Monday, July 7, 2008

Current welcomes competition

Well ... is this a first? A newspaper heralding the arrival of competition? Read it here, in the Current.

Not only are they promoting a competing "journal" (it's not a newspaper, nor is it a "gossip sheet") by former columnist Jim Roy, but the editor makes a strange claim on Roy's behalf: This lofty-goaled publication is The Newburyport Liberator, a venture local writer Roy describes as his public service in a city he describes as “not well served by the local media.”

Ummm ... isn't the Current part of the "local media?"

Jim Roy thinks his journal will be like The New Yorker, Newburyport-style. Hmmm, you know? I was talking about something like this, a few months back. Funny how stuff like that happens.

Although I found Roy's columns in the Current to mostly be highly amusing, I don't have $1.50 to spare, so I won't be reading it anytime soon. Unless someone gives me one for free!

OK ... I worked at the Current and I know ... well, let's just say that there is something bizarro going on here. Aside from the normal bizarreness at the Current, that is.

3 comments:

Ari Herzog said...

Your closing thoughts on bizarity made me chuckle.

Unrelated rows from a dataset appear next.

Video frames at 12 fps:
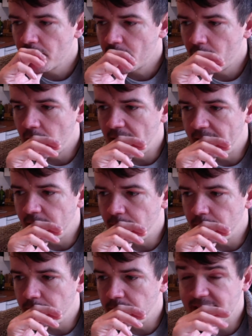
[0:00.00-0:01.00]
Tell
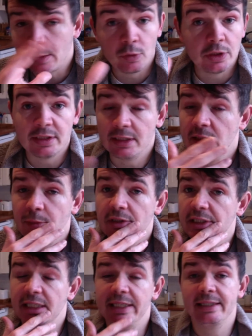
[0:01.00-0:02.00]
me what you think about the
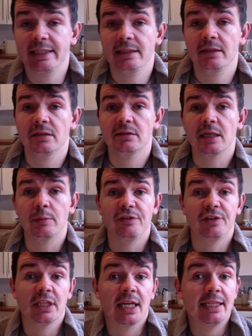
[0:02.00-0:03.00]
Airking. Tell me if you
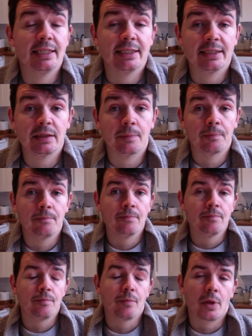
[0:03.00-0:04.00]
like it.
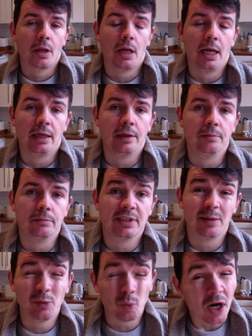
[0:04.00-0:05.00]
Tell
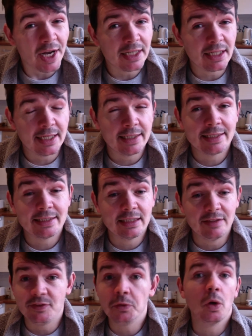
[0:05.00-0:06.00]
me why you like it.
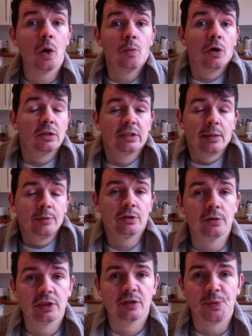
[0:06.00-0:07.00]
If you own one, tell me your
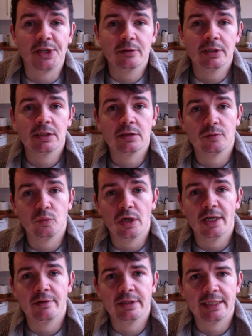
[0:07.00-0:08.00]
experience of
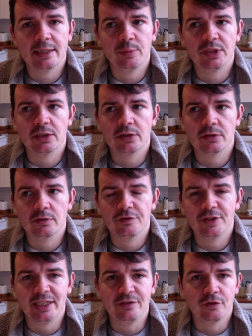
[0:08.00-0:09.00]
wearing it, because
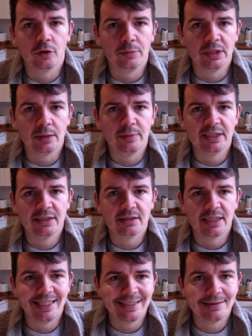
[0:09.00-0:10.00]
34mm
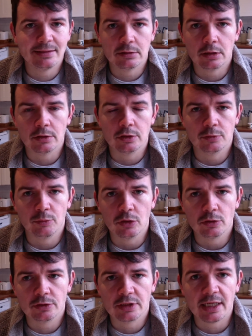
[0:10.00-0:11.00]
is on the
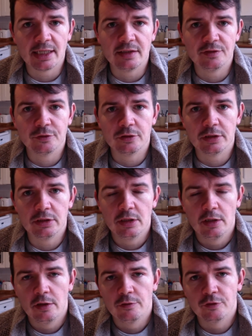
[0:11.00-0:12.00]
small side for
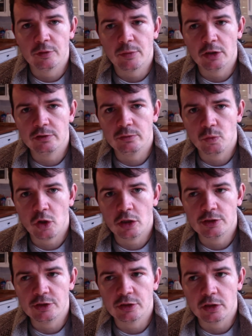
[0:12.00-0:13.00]
a modern
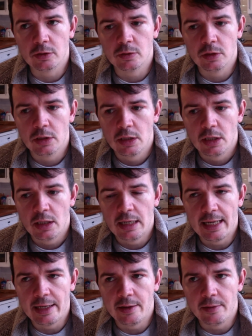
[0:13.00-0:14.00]
watch. So
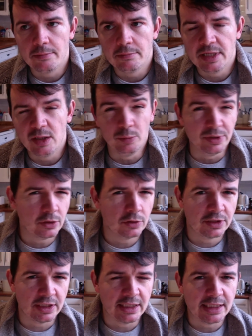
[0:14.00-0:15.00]
it would be good
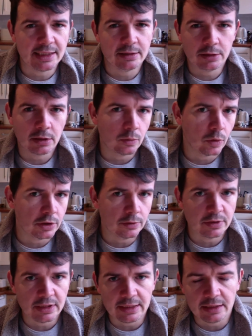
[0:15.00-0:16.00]
to hear what you
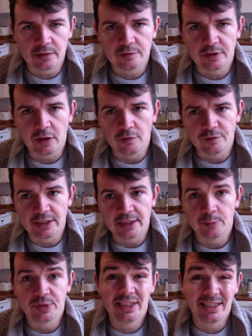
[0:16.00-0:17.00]
think of it,
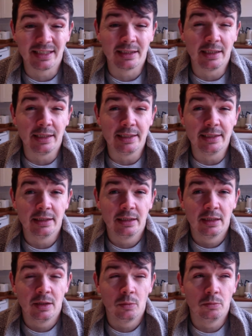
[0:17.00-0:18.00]
particularly
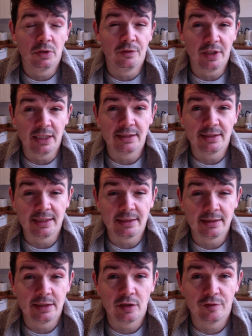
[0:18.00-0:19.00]
the
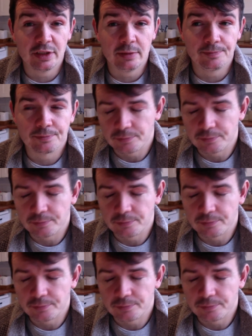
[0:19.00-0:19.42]
versatility of it.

Oh, and if you make lifestyle changes, you can afford $1.50 a week.

Gillian Swart said...

If I had $1.50 to spare through lifestyle changes (I assume you mean smoking; you couldn't possibly expect me to give up my lattes/cinnamon buns), I'd sponsor a poor starving child in some country that can afford to feed its poor starving children.

Unknown said...

I think the question really is....Is it worth any lifestyle changes? apparently not to some!
again, what is a 'good idea' to some is not necessarily a needed or wanted item to most!
I have never read Roy's written opinion or assembled column, so I cannot decide 'if' I would agree to a 'lifestyle change' to read his opinions or reporting etc.
I'll share my copy with you, after I make judgment on his presentations. If it resembles anything he has said with in my listing range then I hold small hope of becoming a 'regular reader of his work!